Une semaine sous tension pour toute la place parisienne
La semaine du 24 au 29 mars 2025 a vu les investisseurs adopter une posture défensive face aux incertitudes toujours croissantes. Danone n'a pas échappé à cette tendance, mais son repli de -1,47% reste néanmoins un peu moins marqué que celui du CAC 40 (-1,58%).
Les données historiques révèlent une volatilité modérée : après un pic à 72 euros le 21 mars, le titre a testé les 70,64 euros en milieu de semaine avant de se stabiliser. Cette résistance s'explique par des achats institutionnels sur les creux, peut-être attirés par des indicateurs techniques positifs. Le RSI à 36 signale d'ailleurs un possible essoufflement de la correction.

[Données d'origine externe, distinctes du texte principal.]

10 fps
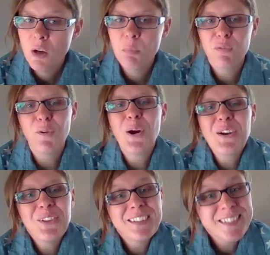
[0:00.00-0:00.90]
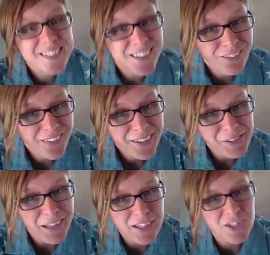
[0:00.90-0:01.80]
before listening to the video
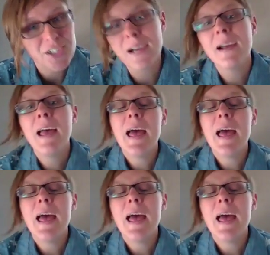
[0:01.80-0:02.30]
lecture,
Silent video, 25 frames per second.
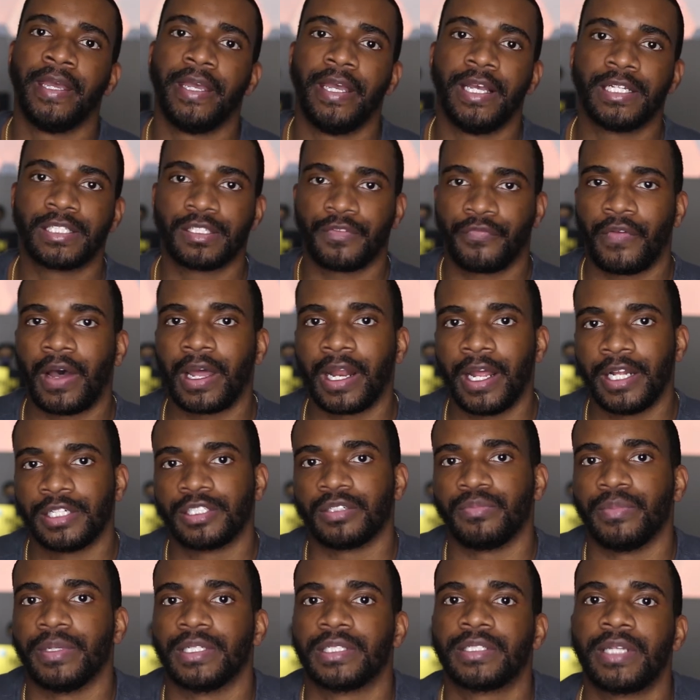It's a
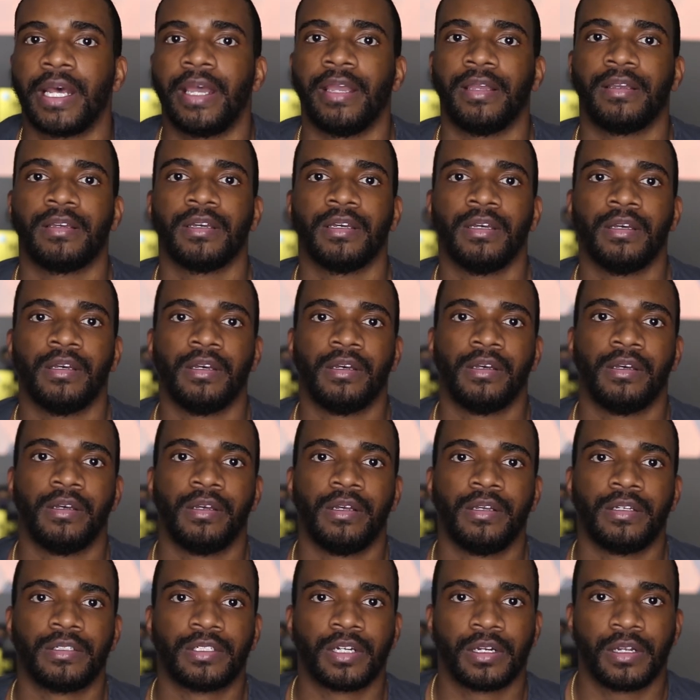financial mistake.
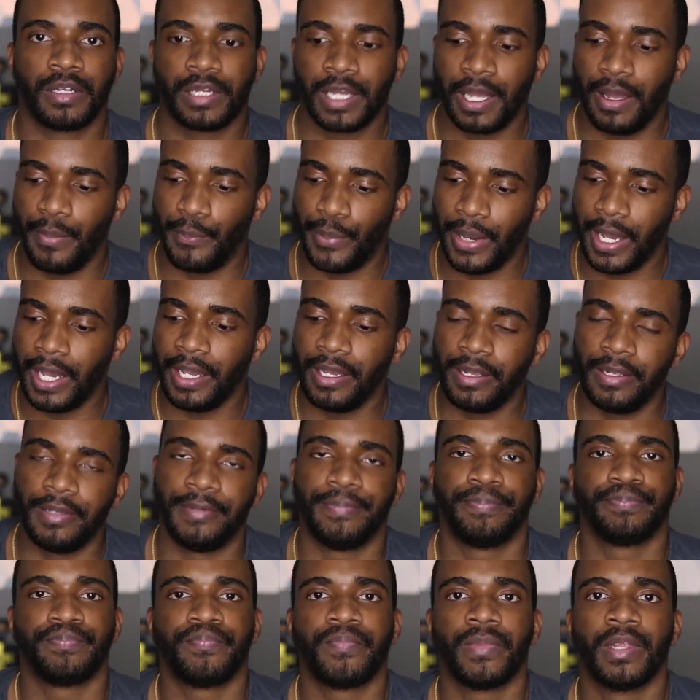Sure, you're getting paid,
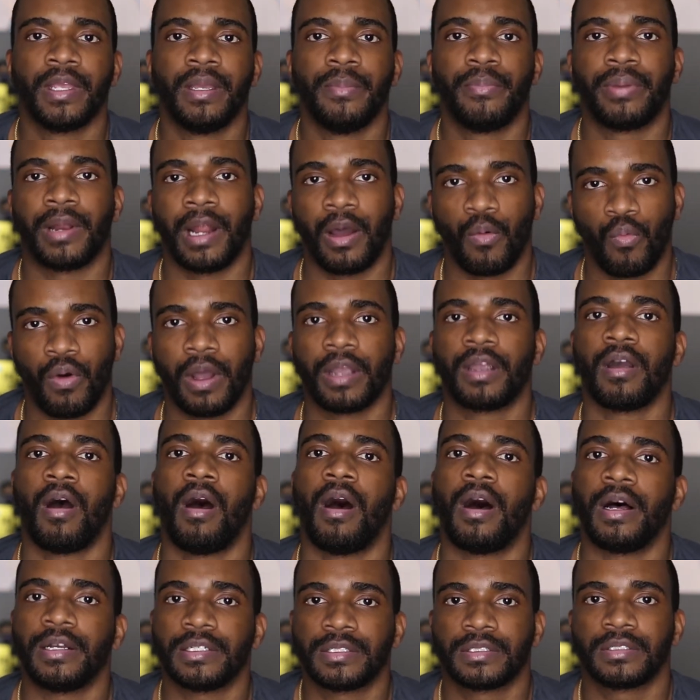but at what
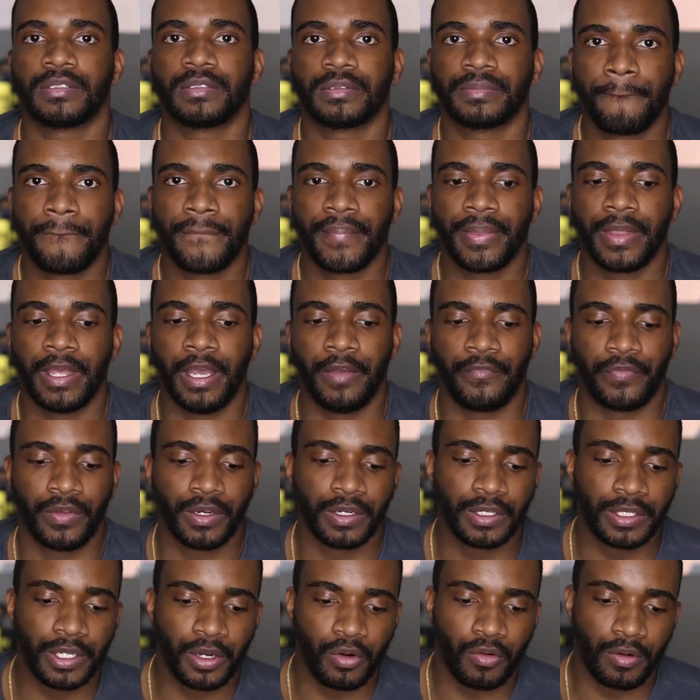cost? If you're
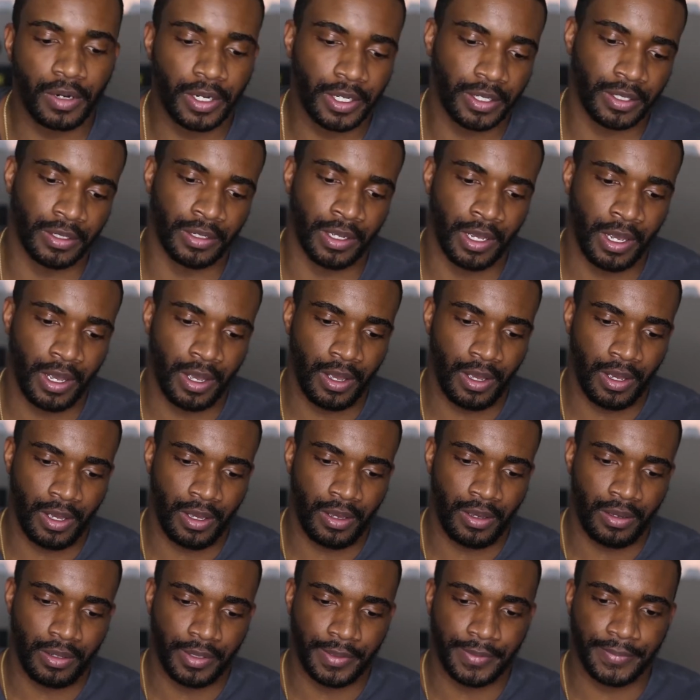doing,
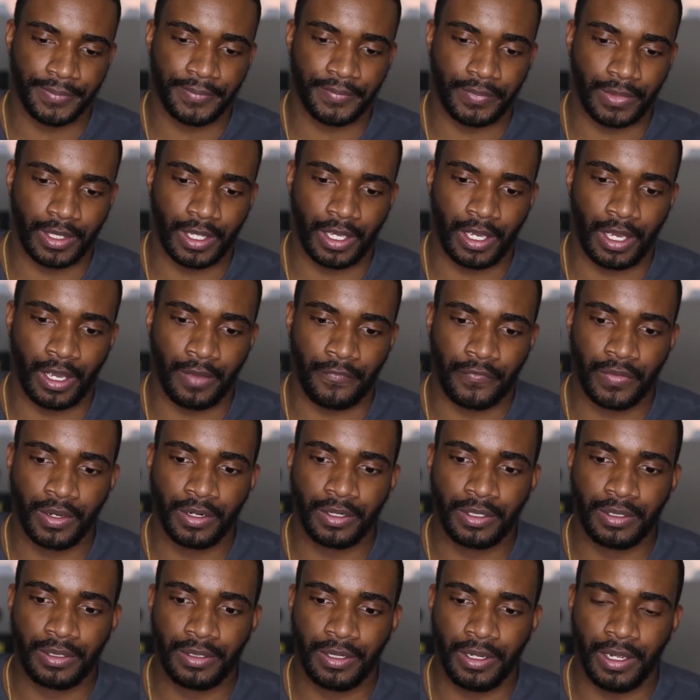if
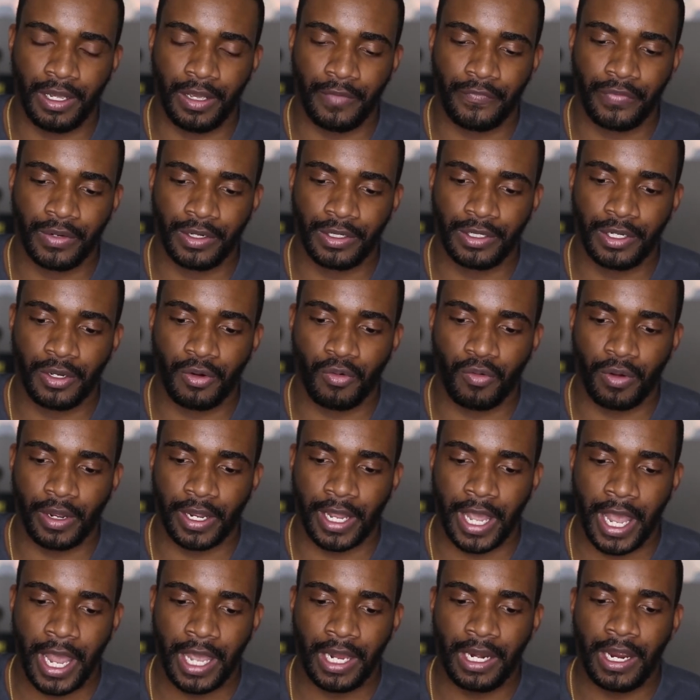you're if you're
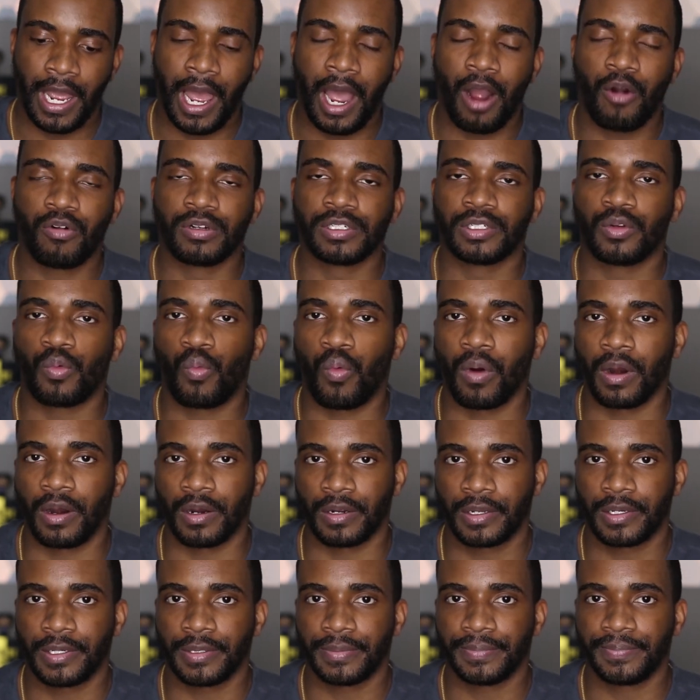doing 80 hours of
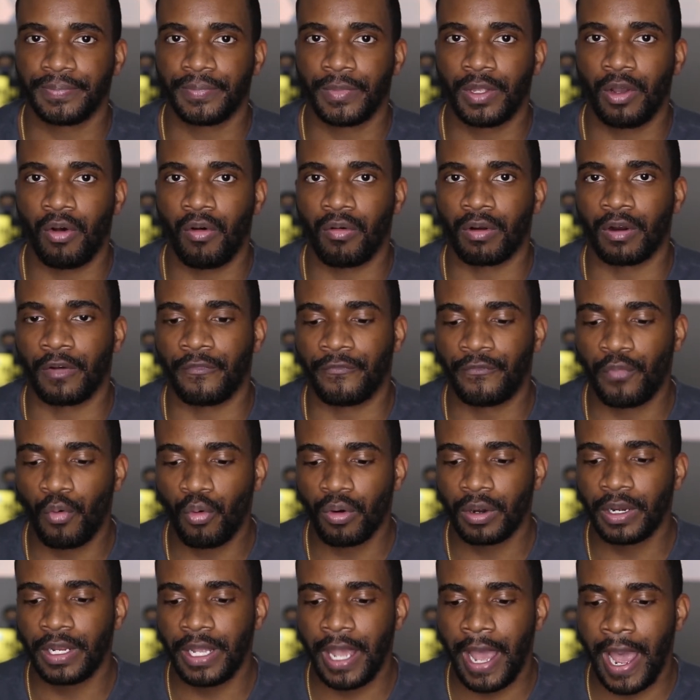work on a
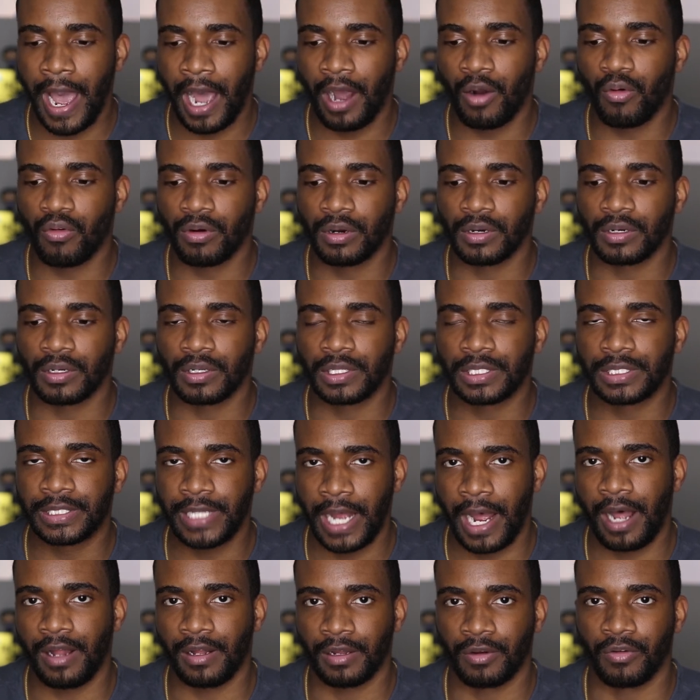40 hour
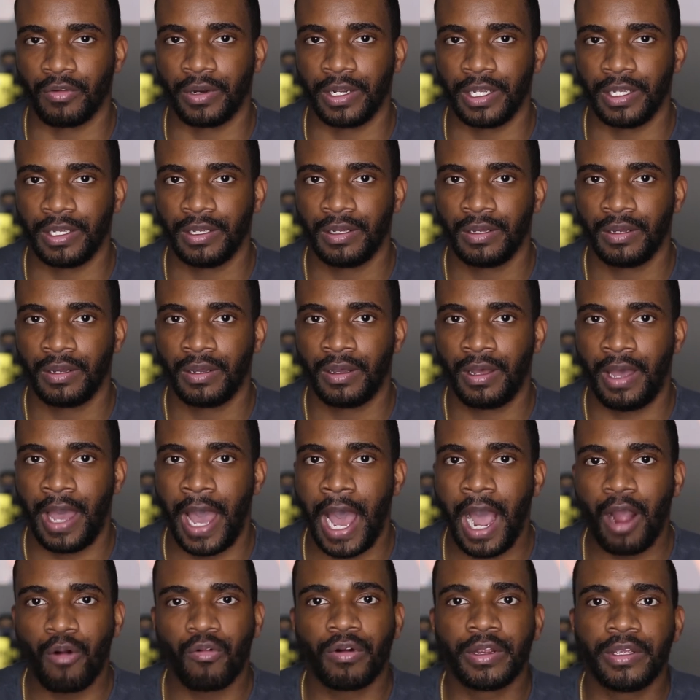salary,
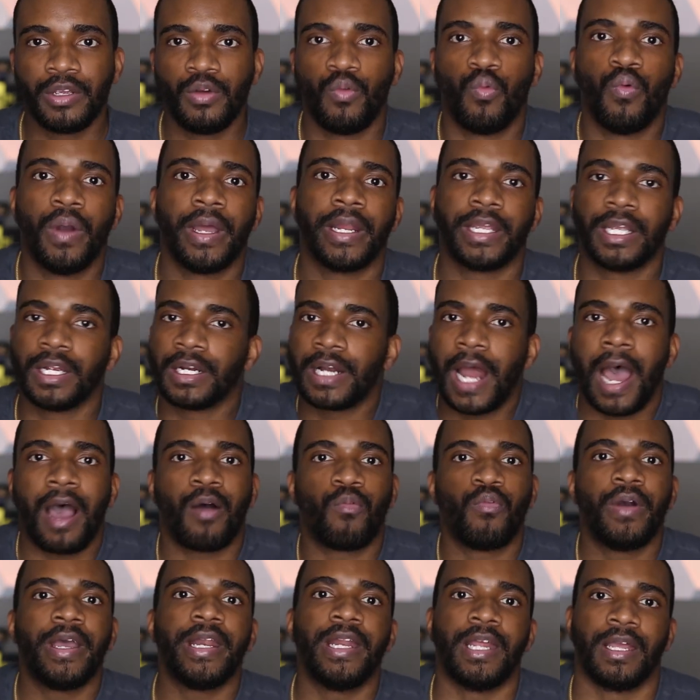how are you win? You're not
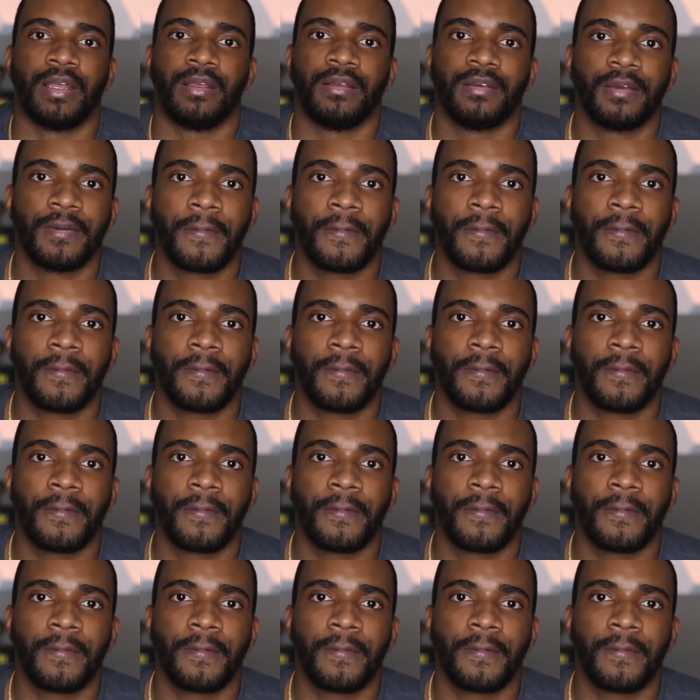winning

Une surperformance qui s'est pour l'instant inscrite dans la durée
Sur le mois écoulé, Danone (+3,42%) contraste nettement avec le CAC 40 en repli de -2,92%. Depuis janvier, l'écart se creuse toujours : +9,16% contre +7,06% pour l'indice phare. Cette dynamique trouve sa source dans les révisions à la hausse des prévisions des analystes et dans la réorientation stratégique vers les produits santé.
Les données tendent à montrer que le titre a franchi sa moyenne mobile sur 50 séances (68,20 euros), confirmant une tendance haussière initiée en août 2024. Le dernier cours de clôture dépasse cette moyenne mobile de 50 jours, avec un écart positif d'environ 5 %, renforçant l'idée d'une dynamique favorable à court terme. Par ailleurs, le secteur alimentaire bénéficie d'un effet de report dans un contexte de modération des taux directeurs.
Des perspectives soutenues par une croissance organique
Les analyses restent partagées, mais la plupart maintiennent un avis moyen sur « conserver », avec un objectif de cours entre 69,15 et 76,5 euros, soit un potentiel de baisse ou de hausse de +8% par rapport au cours actuel. La croissance des bénéfices à long terme pourrait atteindre +11%, portée par les divisions laitières frais et nutrition infantile. Le dividende (2,15 euros au titre de 2024) reste intéressant par rapport au secteur (3,2% contre 2,9%), mais assez faible dans l'absolu, présentant cependant un taux de distribution raisonnable (50,8% des bénéfices). Cependant, les investisseurs devront surveiller l'évolution des coûts matières premières et le succès du plan de restructuration en Europe, éléments clés pour maintenir cette dynamique.